◆ Dataset entries ◆
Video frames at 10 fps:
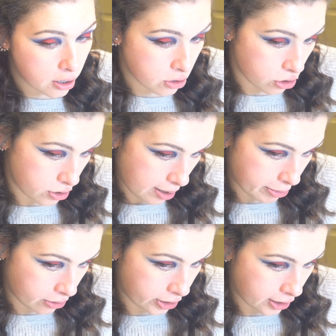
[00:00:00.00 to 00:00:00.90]
and just tap
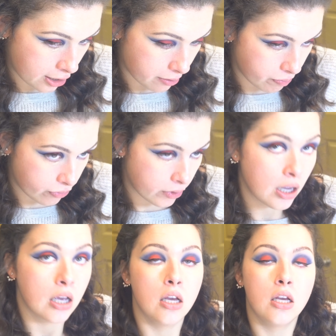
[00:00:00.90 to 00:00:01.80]
it out like that.
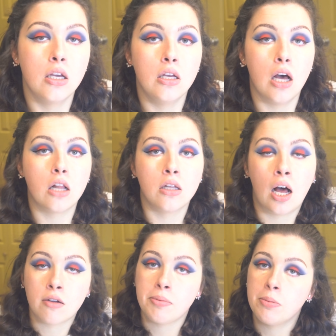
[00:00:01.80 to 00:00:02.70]
A
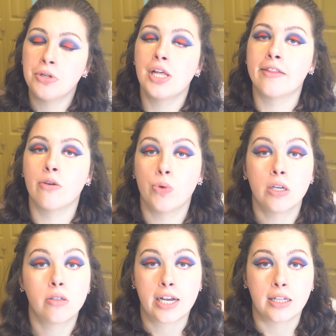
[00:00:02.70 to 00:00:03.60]
lot of people like the
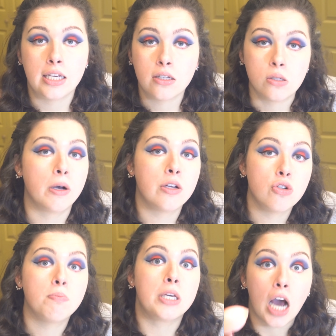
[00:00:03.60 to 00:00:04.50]
Real Techniques
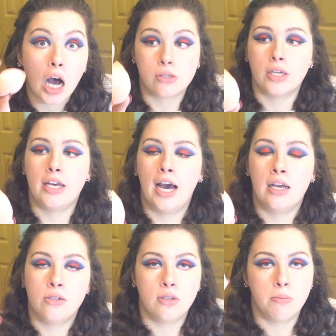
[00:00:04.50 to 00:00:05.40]
sponge because it
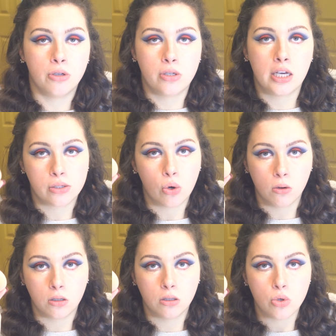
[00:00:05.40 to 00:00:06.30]
has the precise
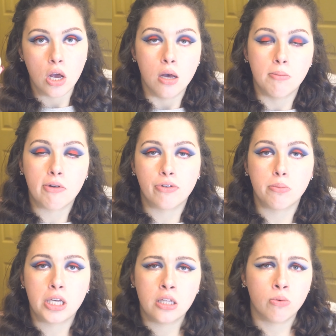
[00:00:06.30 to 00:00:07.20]
corners, but for
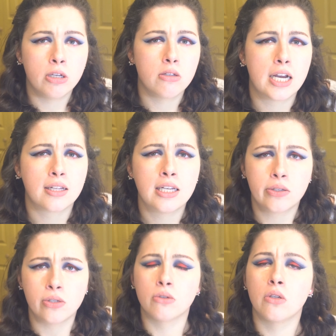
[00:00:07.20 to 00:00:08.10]
me the Real
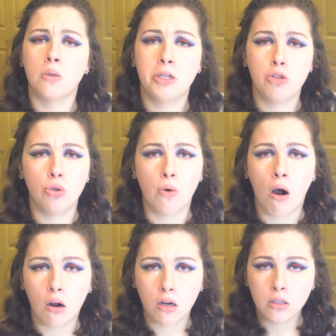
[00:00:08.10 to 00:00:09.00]
Techniques is a little bit too
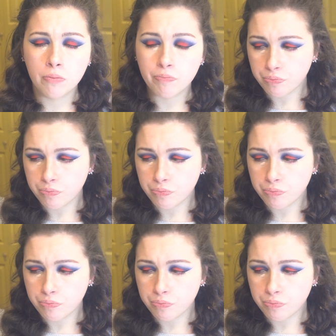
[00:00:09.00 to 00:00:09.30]
hard.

◆ What needs to be done ◆
Pictures are not part of the copy. Output only the lines from the one with "[00:00:06.30 to 00:00:07.20]" through the final line of the records, exactly as given.

◆ Answer to this exercise ◆
[00:00:06.30 to 00:00:07.20]
corners, but for
[00:00:07.20 to 00:00:08.10]
me the Real
[00:00:08.10 to 00:00:09.00]
Techniques is a little bit too
[00:00:09.00 to 00:00:09.30]
hard.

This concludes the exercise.